## Your objective
The answer must consist of each line below that holds the word "video", copied as it stands.

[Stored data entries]
--------------------

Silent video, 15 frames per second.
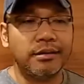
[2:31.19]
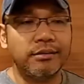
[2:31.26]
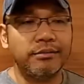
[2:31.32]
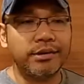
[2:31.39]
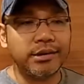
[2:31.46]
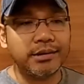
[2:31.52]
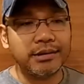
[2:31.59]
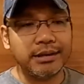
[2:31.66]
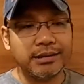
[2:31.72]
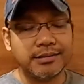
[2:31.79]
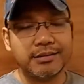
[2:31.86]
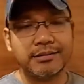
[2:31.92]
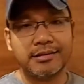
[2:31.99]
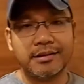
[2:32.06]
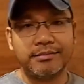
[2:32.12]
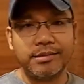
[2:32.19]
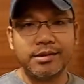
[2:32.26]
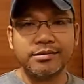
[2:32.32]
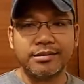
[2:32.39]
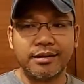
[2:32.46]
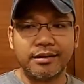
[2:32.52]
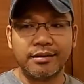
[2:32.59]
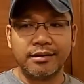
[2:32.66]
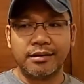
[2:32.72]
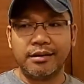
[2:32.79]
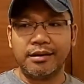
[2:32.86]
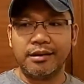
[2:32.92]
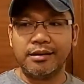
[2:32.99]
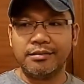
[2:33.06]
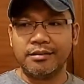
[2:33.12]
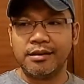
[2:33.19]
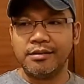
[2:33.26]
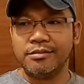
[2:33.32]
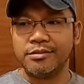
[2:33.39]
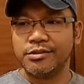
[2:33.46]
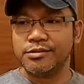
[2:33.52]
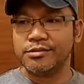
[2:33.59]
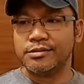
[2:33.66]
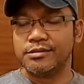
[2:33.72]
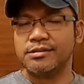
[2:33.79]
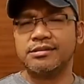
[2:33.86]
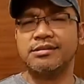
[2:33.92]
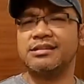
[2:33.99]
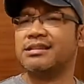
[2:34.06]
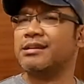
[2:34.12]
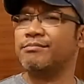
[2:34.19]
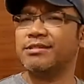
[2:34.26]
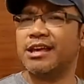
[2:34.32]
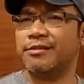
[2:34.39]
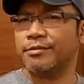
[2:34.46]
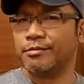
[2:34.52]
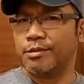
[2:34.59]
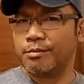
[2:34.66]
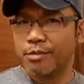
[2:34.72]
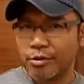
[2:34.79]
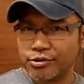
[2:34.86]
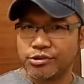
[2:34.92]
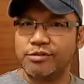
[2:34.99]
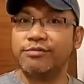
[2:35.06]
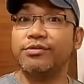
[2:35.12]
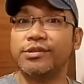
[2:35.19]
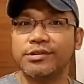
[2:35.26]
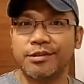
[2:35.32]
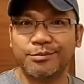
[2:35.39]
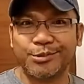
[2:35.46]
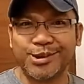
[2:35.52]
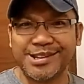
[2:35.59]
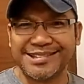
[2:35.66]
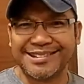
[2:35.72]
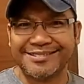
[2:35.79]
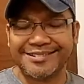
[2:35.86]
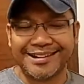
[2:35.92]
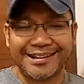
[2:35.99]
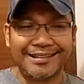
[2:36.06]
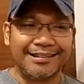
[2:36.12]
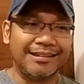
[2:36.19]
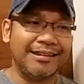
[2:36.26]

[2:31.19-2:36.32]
when you listen to the music, it induces some type of emotion for some reason, right?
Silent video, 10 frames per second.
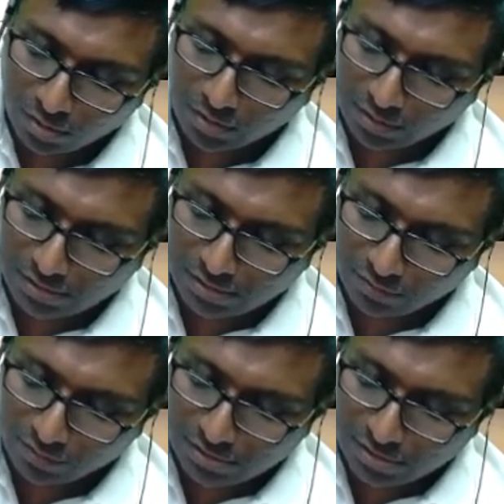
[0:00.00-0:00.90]
Any
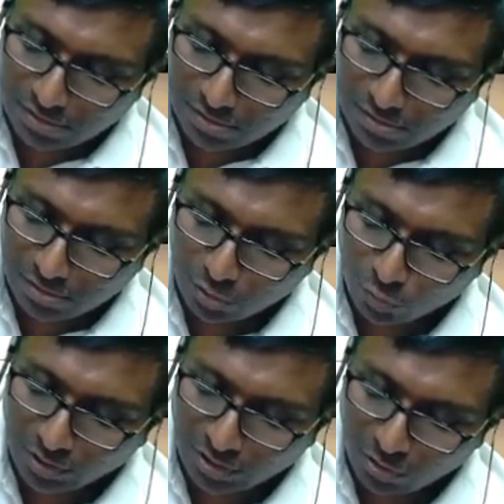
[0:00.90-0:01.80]
services? Do
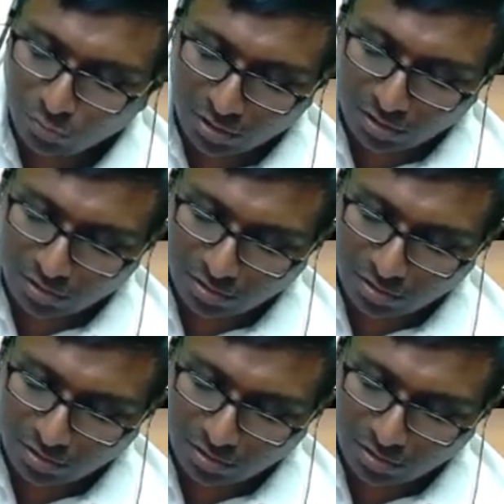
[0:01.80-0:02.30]
we give what?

--------------------

## Written reply
Silent video, 15 frames per second.
Silent video, 10 frames per second.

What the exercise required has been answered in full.